** Listed entries **
--------------------------------------------------

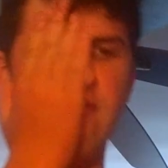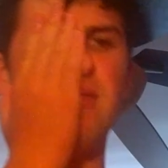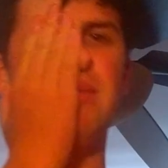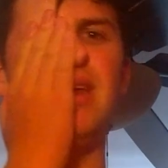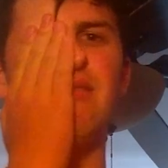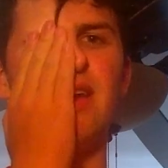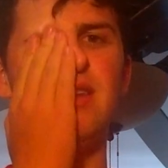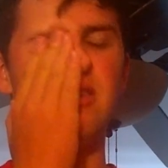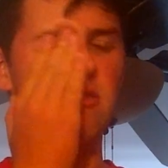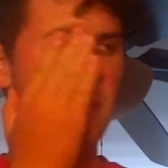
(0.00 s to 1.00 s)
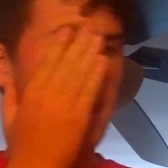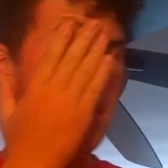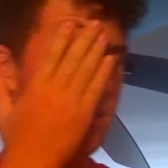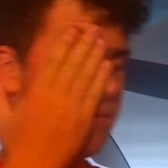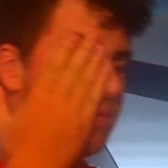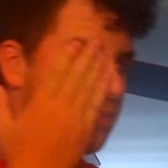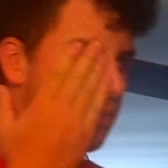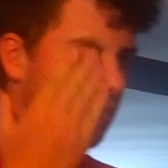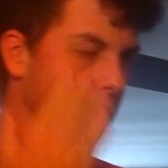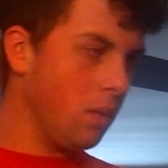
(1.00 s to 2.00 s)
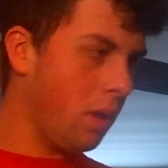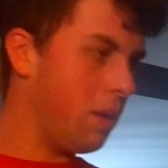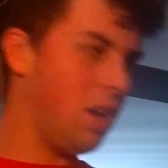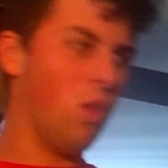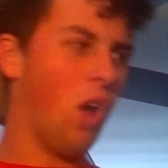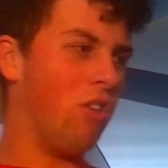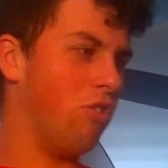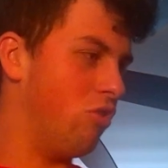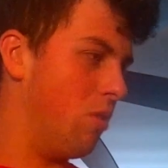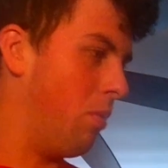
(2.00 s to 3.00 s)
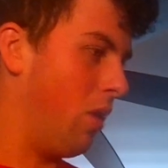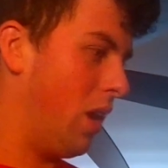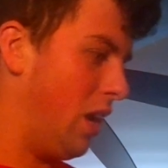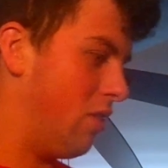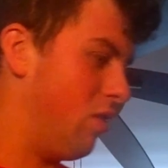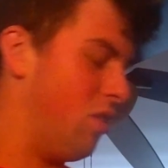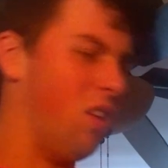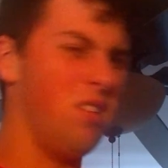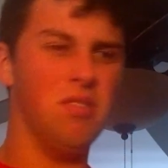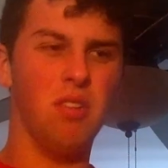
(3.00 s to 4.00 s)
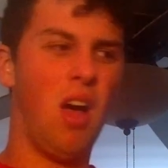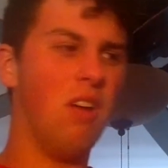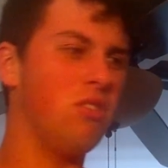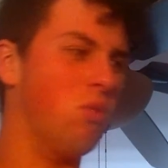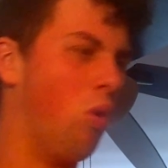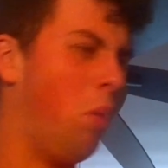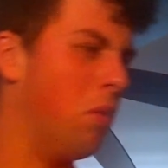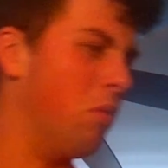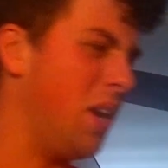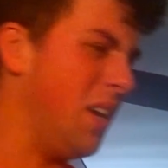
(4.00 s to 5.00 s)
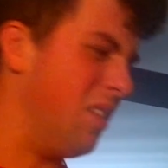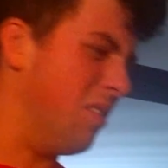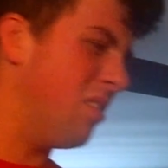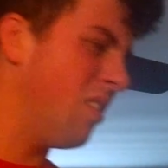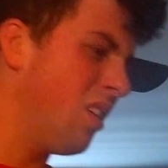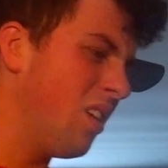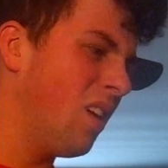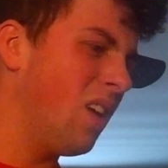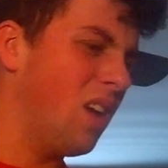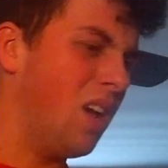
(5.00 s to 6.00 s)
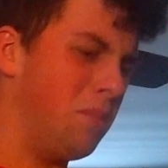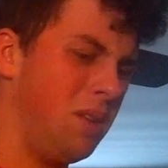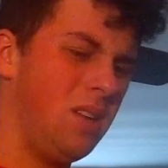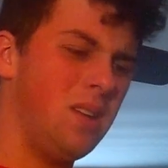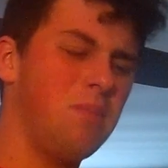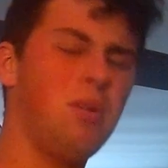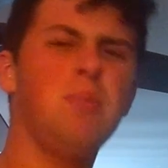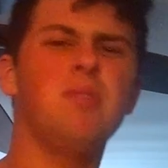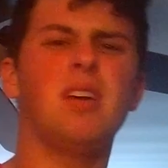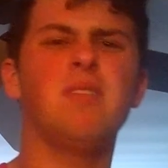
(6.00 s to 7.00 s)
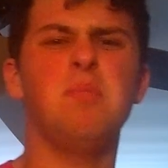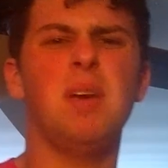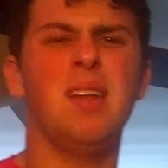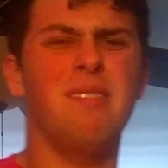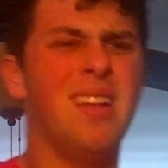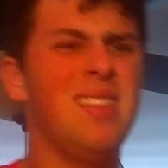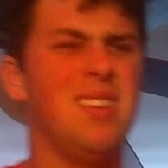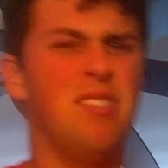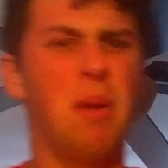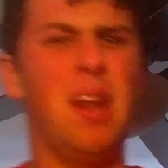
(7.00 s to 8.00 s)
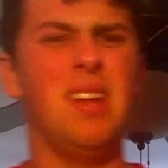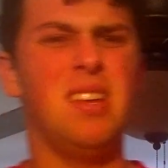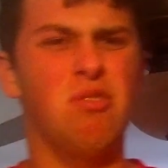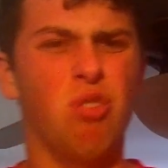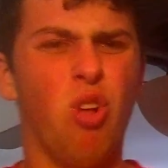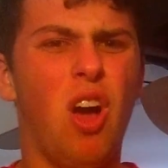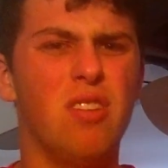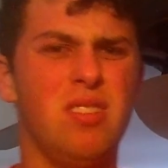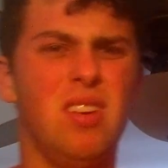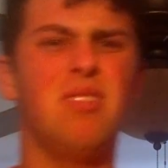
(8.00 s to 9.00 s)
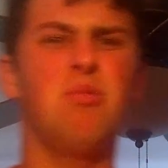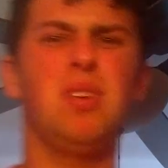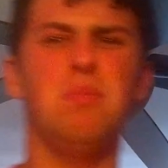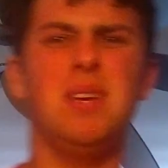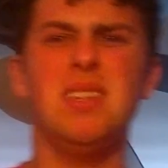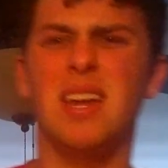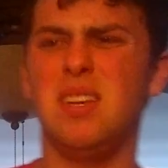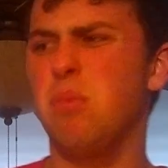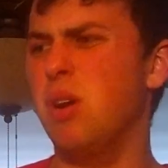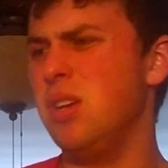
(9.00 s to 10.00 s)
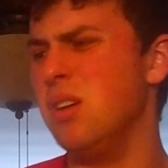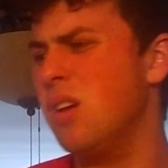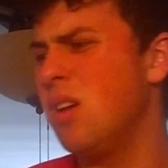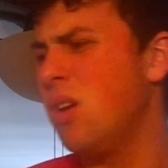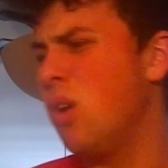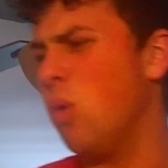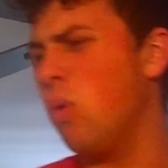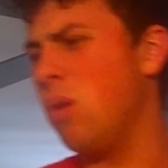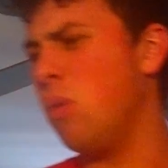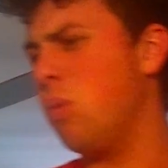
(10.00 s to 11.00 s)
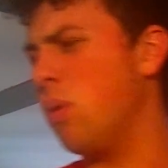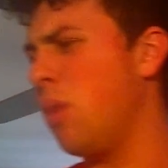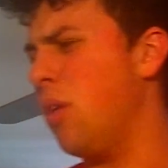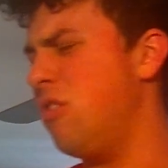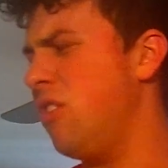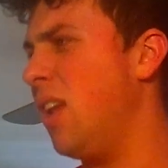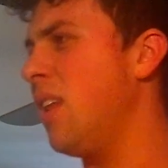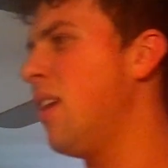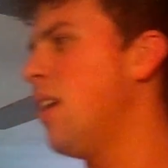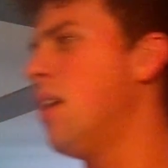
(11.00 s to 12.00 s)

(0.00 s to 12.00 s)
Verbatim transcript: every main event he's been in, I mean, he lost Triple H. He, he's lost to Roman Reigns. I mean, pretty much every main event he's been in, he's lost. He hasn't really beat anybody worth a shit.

--------------------------------------------------

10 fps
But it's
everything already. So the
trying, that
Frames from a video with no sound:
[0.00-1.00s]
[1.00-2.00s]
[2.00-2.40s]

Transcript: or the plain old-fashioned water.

--------------------------------------------------

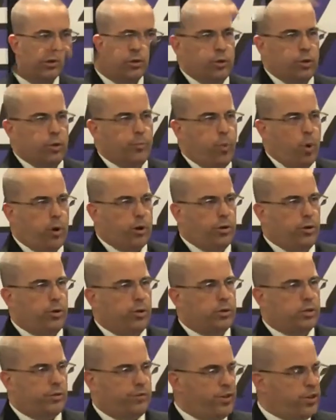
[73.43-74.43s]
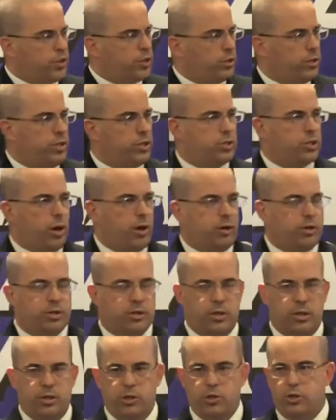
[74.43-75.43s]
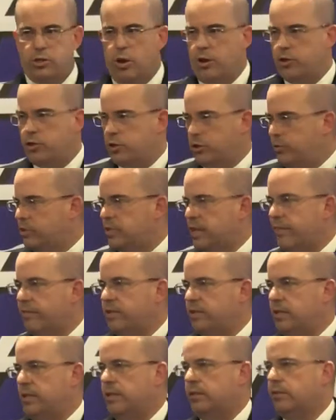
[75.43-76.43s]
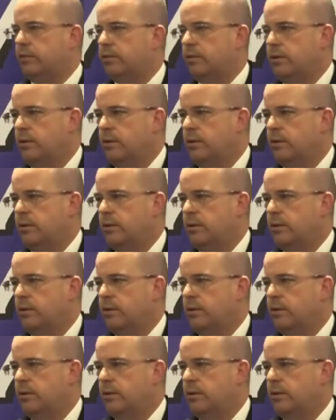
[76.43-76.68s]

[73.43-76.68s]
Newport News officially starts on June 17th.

--------------------------------------------------

** Work order **
Up in the listing, locate the line with "(7.00 s to 8.00 s)"; print it and every line after it down to the line with "Verbatim transcript: every", which is included too. Skip the pictures.

** Problem solution **
(7.00 s to 8.00 s)
(8.00 s to 9.00 s)
(9.00 s to 10.00 s)
(10.00 s to 11.00 s)
(11.00 s to 12.00 s)

(0.00 s to 12.00 s)
Verbatim transcript: every main event he's been in, I mean, he lost Triple H. He, he's lost to Roman Reigns. I mean, pretty much every main event he's been in, he's lost. He hasn't really beat anybody worth a shit.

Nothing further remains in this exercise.